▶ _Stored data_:

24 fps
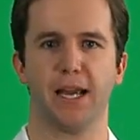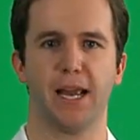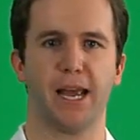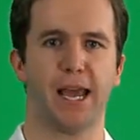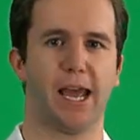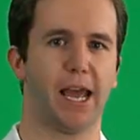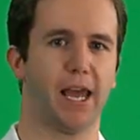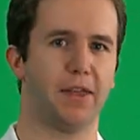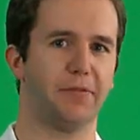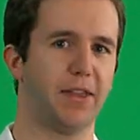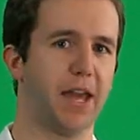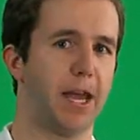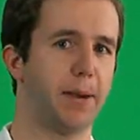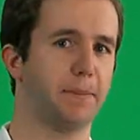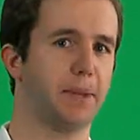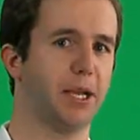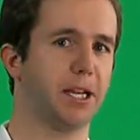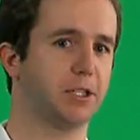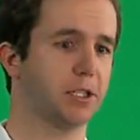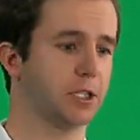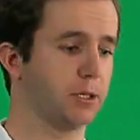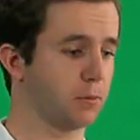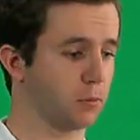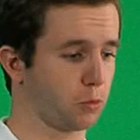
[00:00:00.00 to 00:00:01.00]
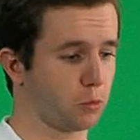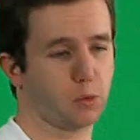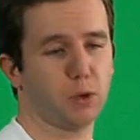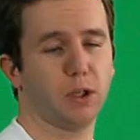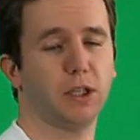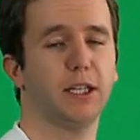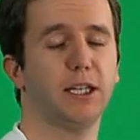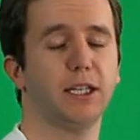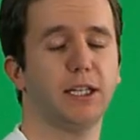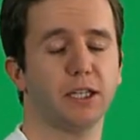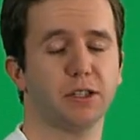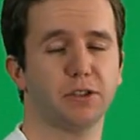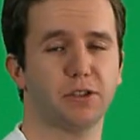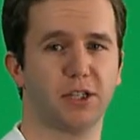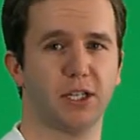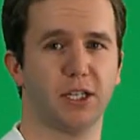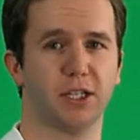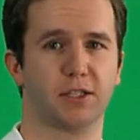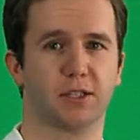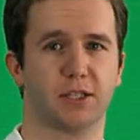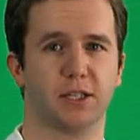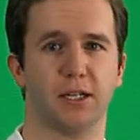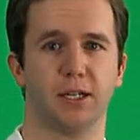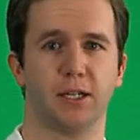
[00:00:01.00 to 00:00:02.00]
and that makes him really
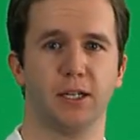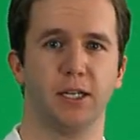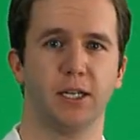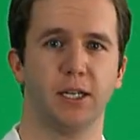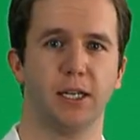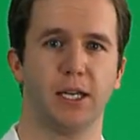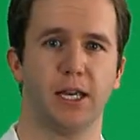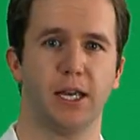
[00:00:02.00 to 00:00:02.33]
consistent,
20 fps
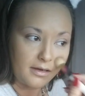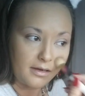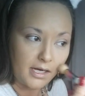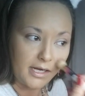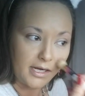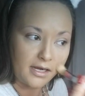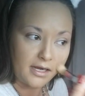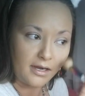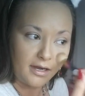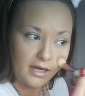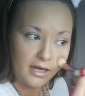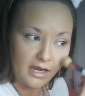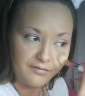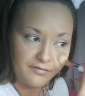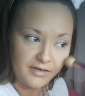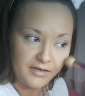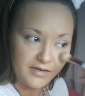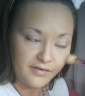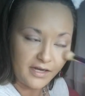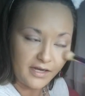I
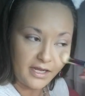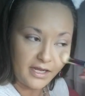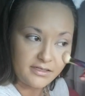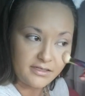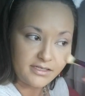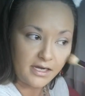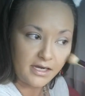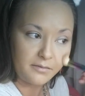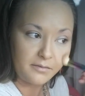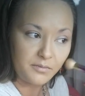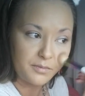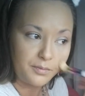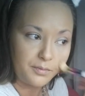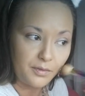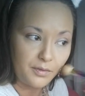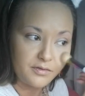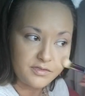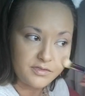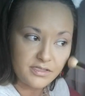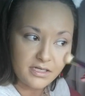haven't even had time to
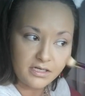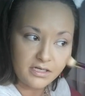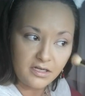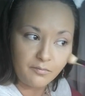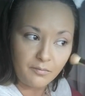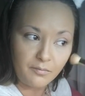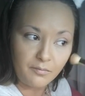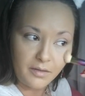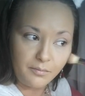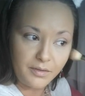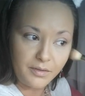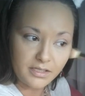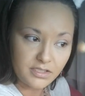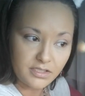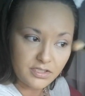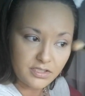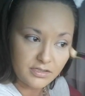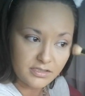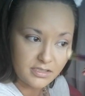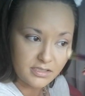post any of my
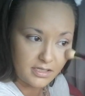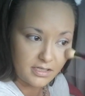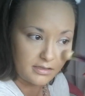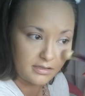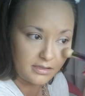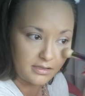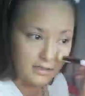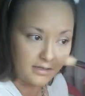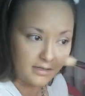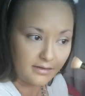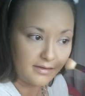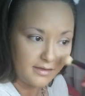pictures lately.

▶ _Assignment_: Give back all entries exactly. No pictures belong in the copy.

▶ _Completed task_:
24 fps
[00:00:00.00 to 00:00:01.00]
[00:00:01.00 to 00:00:02.00]
and that makes him really
[00:00:02.00 to 00:00:02.33]
consistent,
20 fps
I
haven't even had time to
post any of my
pictures lately.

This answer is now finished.